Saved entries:
------------------------------------------------------------
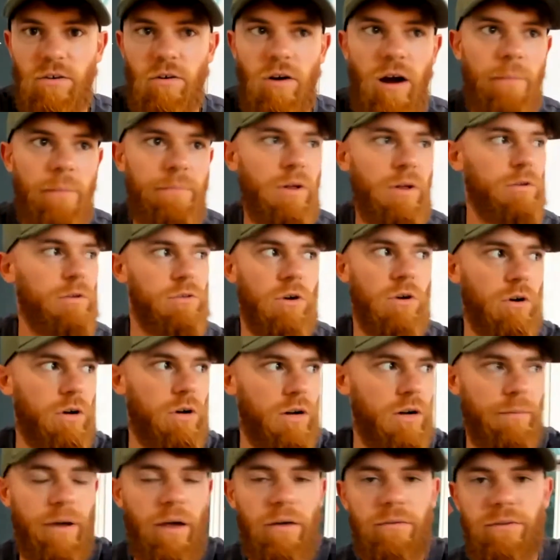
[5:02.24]
or I'm not
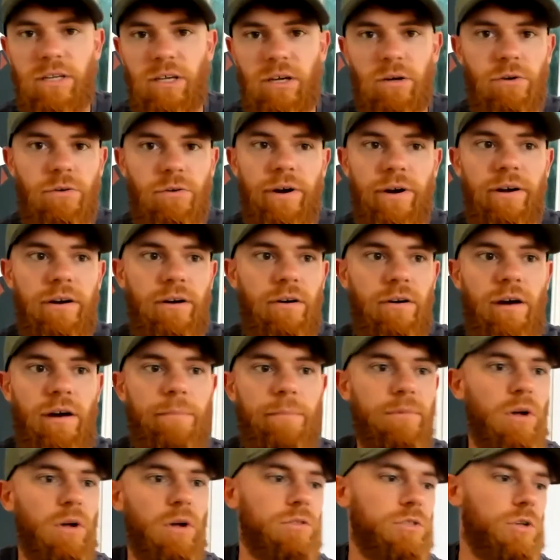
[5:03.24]
talking about deodorant, or
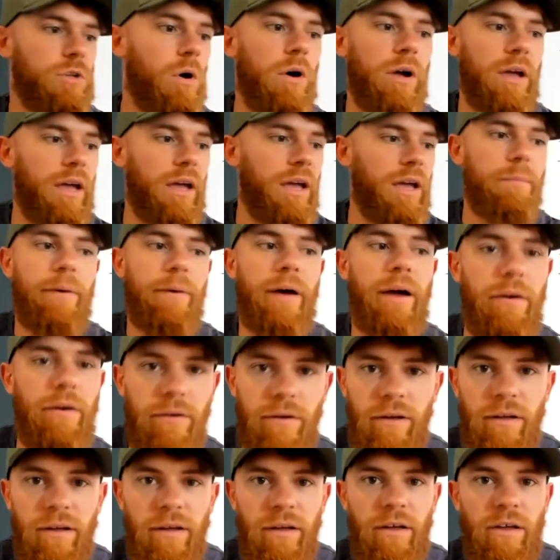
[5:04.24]
I'm not talking about
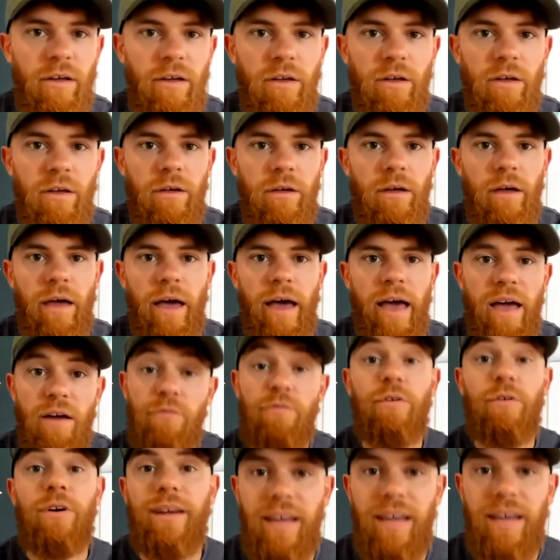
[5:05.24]

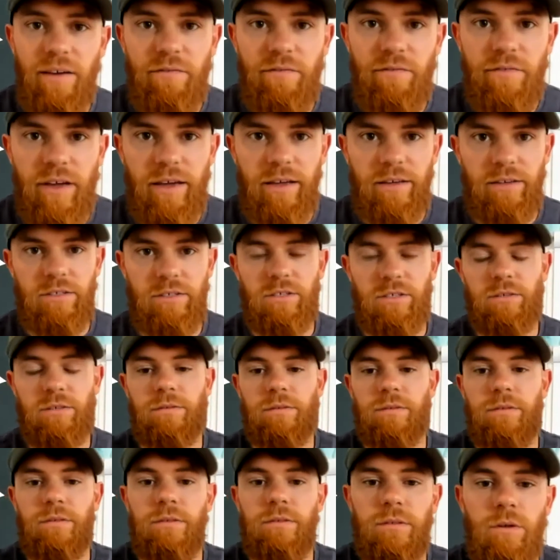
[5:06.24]
everyday things
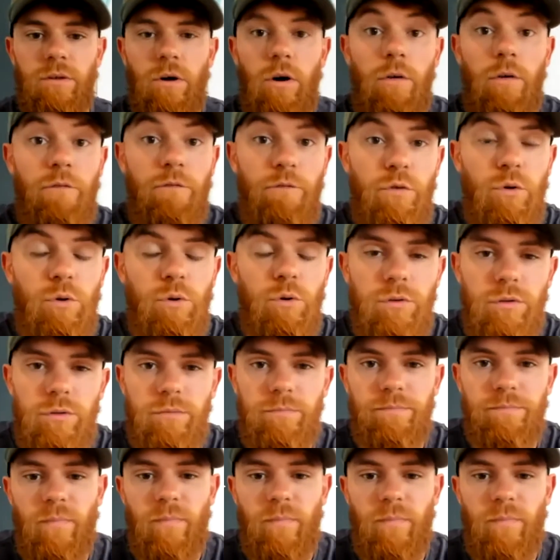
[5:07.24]
or food.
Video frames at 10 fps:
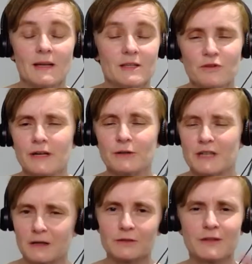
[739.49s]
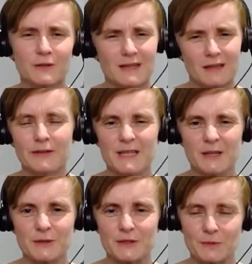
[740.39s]
It's really good. I love those little
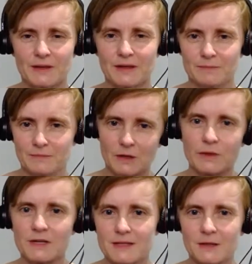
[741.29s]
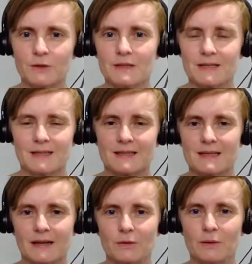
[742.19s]
videos where they go into schools, and it's
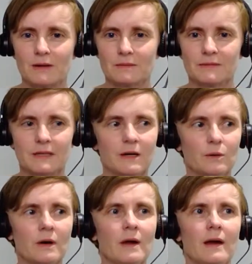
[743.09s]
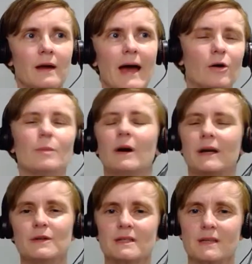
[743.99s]
like, well, how am I
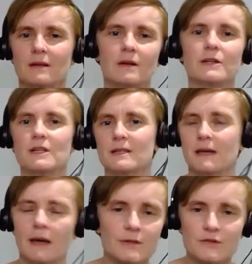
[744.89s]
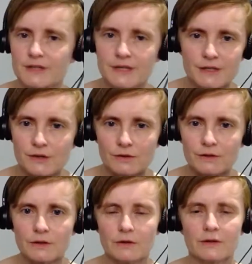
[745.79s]
using technology as a chemistry
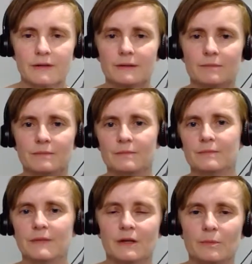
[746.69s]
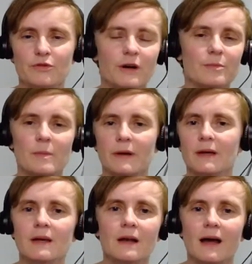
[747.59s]
teacher, or in primary
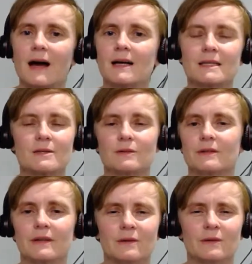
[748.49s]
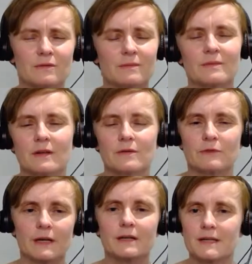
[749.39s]
PE class, or they're
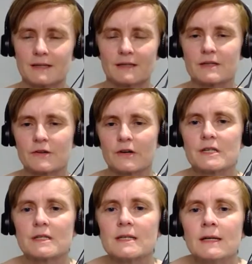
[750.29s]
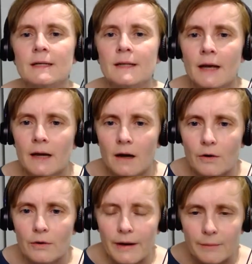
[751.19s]
really nice illustrations.
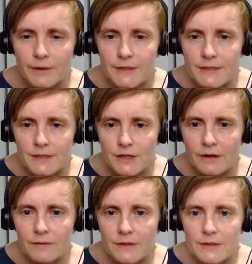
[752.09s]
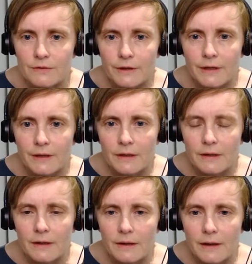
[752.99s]
Okay, I'm going to share the screen
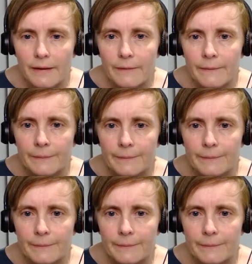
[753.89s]
now.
------------------------------------------------------------
Prompt>
When copying the records, reproduce every entry exactly and omit all pictures.

Task solution>
[5:02.24]
or I'm not
[5:03.24]
talking about deodorant, or
[5:04.24]
I'm not talking about
[5:05.24]

[5:06.24]
everyday things
[5:07.24]
or food.
Video frames at 10 fps:
[739.49s]
[740.39s]
It's really good. I love those little
[741.29s]
[742.19s]
videos where they go into schools, and it's
[743.09s]
[743.99s]
like, well, how am I
[744.89s]
[745.79s]
using technology as a chemistry
[746.69s]
[747.59s]
teacher, or in primary
[748.49s]
[749.39s]
PE class, or they're
[750.29s]
[751.19s]
really nice illustrations.
[752.09s]
[752.99s]
Okay, I'm going to share the screen
[753.89s]
now.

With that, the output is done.